- [TRY IT]: Reproduce the records below exactly; the images should not appear.

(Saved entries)
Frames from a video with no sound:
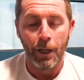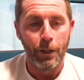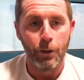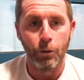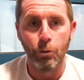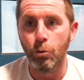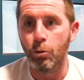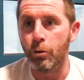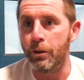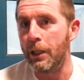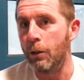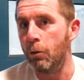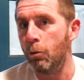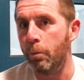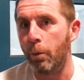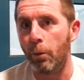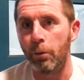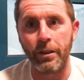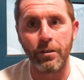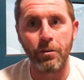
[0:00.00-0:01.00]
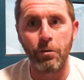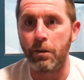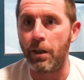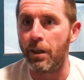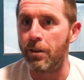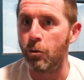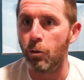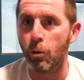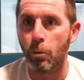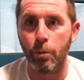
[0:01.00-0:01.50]
nous qui loupons des
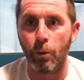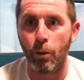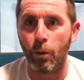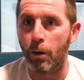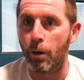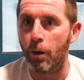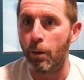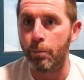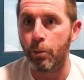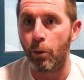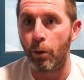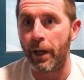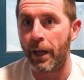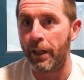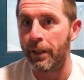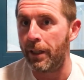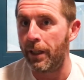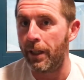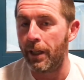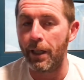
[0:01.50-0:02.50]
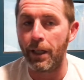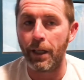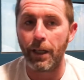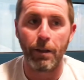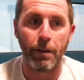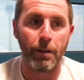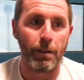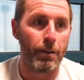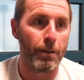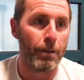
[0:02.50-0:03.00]
occasions pour, euh, gagner,
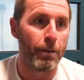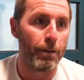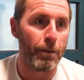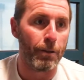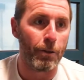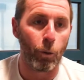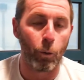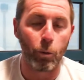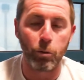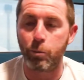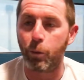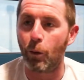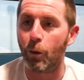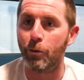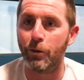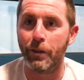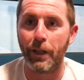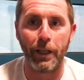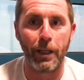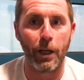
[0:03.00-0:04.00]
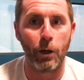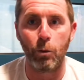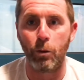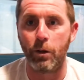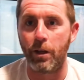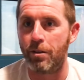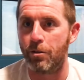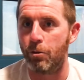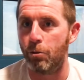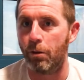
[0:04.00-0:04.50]
euh, on se prend une dernière
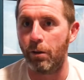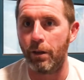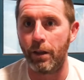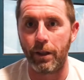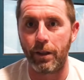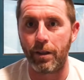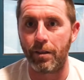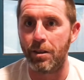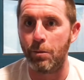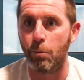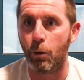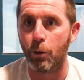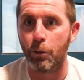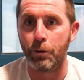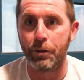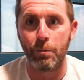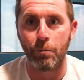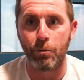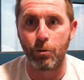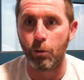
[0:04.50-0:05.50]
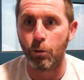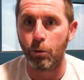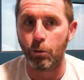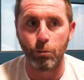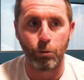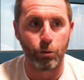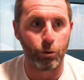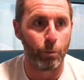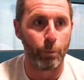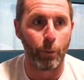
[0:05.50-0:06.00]
occasion là, quasiment à l'ultime seconde,
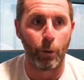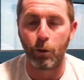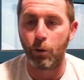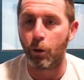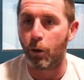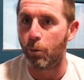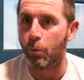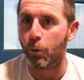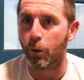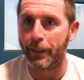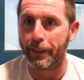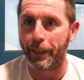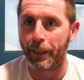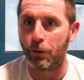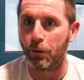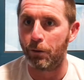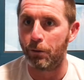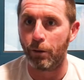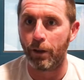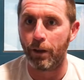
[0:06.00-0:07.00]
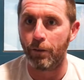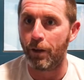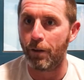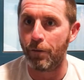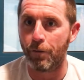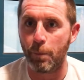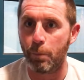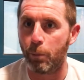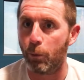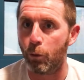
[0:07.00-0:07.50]
où je ne sais pas encore comment l'attaquant de Laval
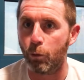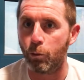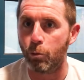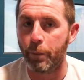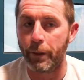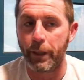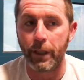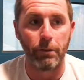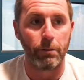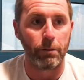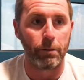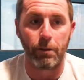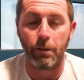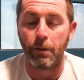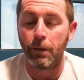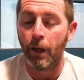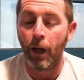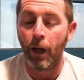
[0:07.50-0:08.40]
fait pour le louper. Donc euh,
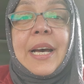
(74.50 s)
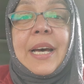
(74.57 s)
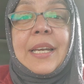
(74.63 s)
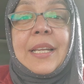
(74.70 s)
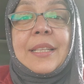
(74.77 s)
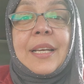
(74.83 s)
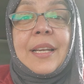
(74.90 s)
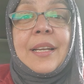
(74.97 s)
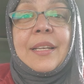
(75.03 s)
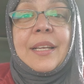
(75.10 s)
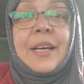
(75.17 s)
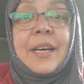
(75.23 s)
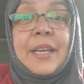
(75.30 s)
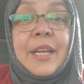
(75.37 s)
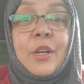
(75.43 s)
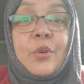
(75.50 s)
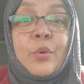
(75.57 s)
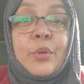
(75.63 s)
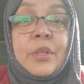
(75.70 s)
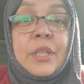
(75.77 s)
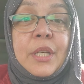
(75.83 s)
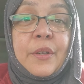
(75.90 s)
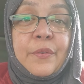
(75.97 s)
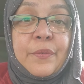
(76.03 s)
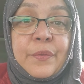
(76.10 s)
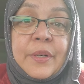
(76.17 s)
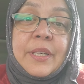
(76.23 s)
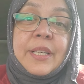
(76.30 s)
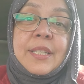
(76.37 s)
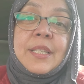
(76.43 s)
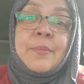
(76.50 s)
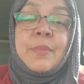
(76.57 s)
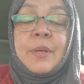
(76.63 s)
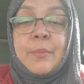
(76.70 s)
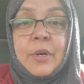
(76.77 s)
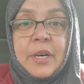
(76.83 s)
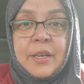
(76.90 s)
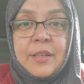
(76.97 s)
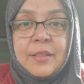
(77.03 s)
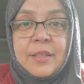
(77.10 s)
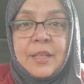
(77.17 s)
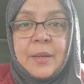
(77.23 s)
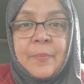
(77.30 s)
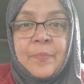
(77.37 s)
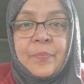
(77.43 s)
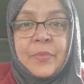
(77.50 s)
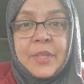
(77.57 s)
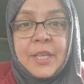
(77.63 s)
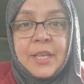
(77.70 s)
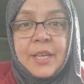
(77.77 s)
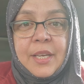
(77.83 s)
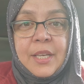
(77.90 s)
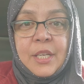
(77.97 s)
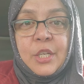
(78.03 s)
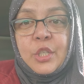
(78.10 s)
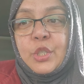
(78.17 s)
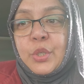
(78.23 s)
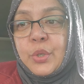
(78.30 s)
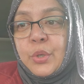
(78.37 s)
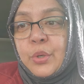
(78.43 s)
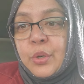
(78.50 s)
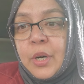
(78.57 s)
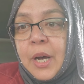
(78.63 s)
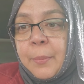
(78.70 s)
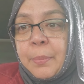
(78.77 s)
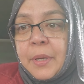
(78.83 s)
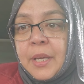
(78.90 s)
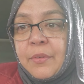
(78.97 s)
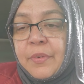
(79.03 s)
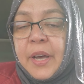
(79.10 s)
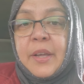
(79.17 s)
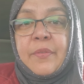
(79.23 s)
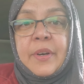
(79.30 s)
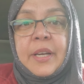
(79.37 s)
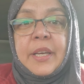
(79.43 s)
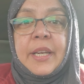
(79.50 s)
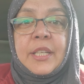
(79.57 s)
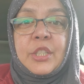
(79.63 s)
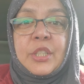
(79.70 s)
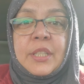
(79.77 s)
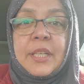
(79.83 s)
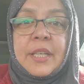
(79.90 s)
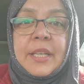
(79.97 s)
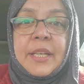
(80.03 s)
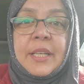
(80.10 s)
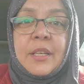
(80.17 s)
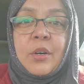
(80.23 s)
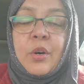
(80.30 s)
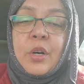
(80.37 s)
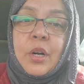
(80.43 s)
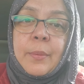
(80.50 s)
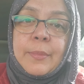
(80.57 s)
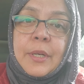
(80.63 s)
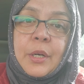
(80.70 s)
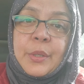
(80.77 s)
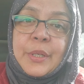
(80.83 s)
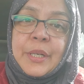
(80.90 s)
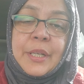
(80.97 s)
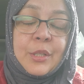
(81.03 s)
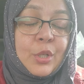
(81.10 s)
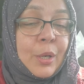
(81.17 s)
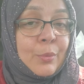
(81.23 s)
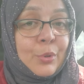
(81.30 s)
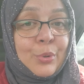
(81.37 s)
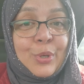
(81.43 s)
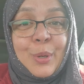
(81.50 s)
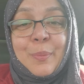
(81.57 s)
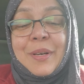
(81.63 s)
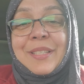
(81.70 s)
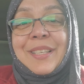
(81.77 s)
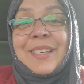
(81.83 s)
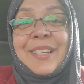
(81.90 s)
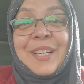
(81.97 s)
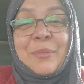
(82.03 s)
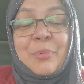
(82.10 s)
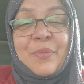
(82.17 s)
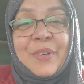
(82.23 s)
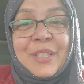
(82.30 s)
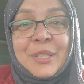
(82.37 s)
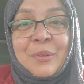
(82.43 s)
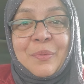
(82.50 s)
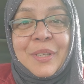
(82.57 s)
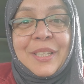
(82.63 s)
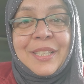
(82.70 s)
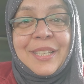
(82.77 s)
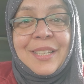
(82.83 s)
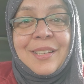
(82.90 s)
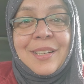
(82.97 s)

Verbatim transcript: अल्लाह ताला ने हर एक को डिफरेंट किस्म की महारत दी है ठीक है जो आपकी वाइफ अगर इंजीनियर है और आप डॉक्टर हैं तो आप दोनों के पास अलग प्रोफेशनल फील्ड की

- [OUTPUT]:
Frames from a video with no sound:
[0:00.00-0:01.00]
[0:01.00-0:01.50]
nous qui loupons des
[0:01.50-0:02.50]
[0:02.50-0:03.00]
occasions pour, euh, gagner,
[0:03.00-0:04.00]
[0:04.00-0:04.50]
euh, on se prend une dernière
[0:04.50-0:05.50]
[0:05.50-0:06.00]
occasion là, quasiment à l'ultime seconde,
[0:06.00-0:07.00]
[0:07.00-0:07.50]
où je ne sais pas encore comment l'attaquant de Laval
[0:07.50-0:08.40]
fait pour le louper. Donc euh,
(74.50 s)
(74.57 s)
(74.63 s)
(74.70 s)
(74.77 s)
(74.83 s)
(74.90 s)
(74.97 s)
(75.03 s)
(75.10 s)
(75.17 s)
(75.23 s)
(75.30 s)
(75.37 s)
(75.43 s)
(75.50 s)
(75.57 s)
(75.63 s)
(75.70 s)
(75.77 s)
(75.83 s)
(75.90 s)
(75.97 s)
(76.03 s)
(76.10 s)
(76.17 s)
(76.23 s)
(76.30 s)
(76.37 s)
(76.43 s)
(76.50 s)
(76.57 s)
(76.63 s)
(76.70 s)
(76.77 s)
(76.83 s)
(76.90 s)
(76.97 s)
(77.03 s)
(77.10 s)
(77.17 s)
(77.23 s)
(77.30 s)
(77.37 s)
(77.43 s)
(77.50 s)
(77.57 s)
(77.63 s)
(77.70 s)
(77.77 s)
(77.83 s)
(77.90 s)
(77.97 s)
(78.03 s)
(78.10 s)
(78.17 s)
(78.23 s)
(78.30 s)
(78.37 s)
(78.43 s)
(78.50 s)
(78.57 s)
(78.63 s)
(78.70 s)
(78.77 s)
(78.83 s)
(78.90 s)
(78.97 s)
(79.03 s)
(79.10 s)
(79.17 s)
(79.23 s)
(79.30 s)
(79.37 s)
(79.43 s)
(79.50 s)
(79.57 s)
(79.63 s)
(79.70 s)
(79.77 s)
(79.83 s)
(79.90 s)
(79.97 s)
(80.03 s)
(80.10 s)
(80.17 s)
(80.23 s)
(80.30 s)
(80.37 s)
(80.43 s)
(80.50 s)
(80.57 s)
(80.63 s)
(80.70 s)
(80.77 s)
(80.83 s)
(80.90 s)
(80.97 s)
(81.03 s)
(81.10 s)
(81.17 s)
(81.23 s)
(81.30 s)
(81.37 s)
(81.43 s)
(81.50 s)
(81.57 s)
(81.63 s)
(81.70 s)
(81.77 s)
(81.83 s)
(81.90 s)
(81.97 s)
(82.03 s)
(82.10 s)
(82.17 s)
(82.23 s)
(82.30 s)
(82.37 s)
(82.43 s)
(82.50 s)
(82.57 s)
(82.63 s)
(82.70 s)
(82.77 s)
(82.83 s)
(82.90 s)
(82.97 s)

Verbatim transcript: अल्लाह ताला ने हर एक को डिफरेंट किस्म की महारत दी है ठीक है जो आपकी वाइफ अगर इंजीनियर है और आप डॉक्टर हैं तो आप दोनों के पास अलग प्रोफेशनल फील्ड की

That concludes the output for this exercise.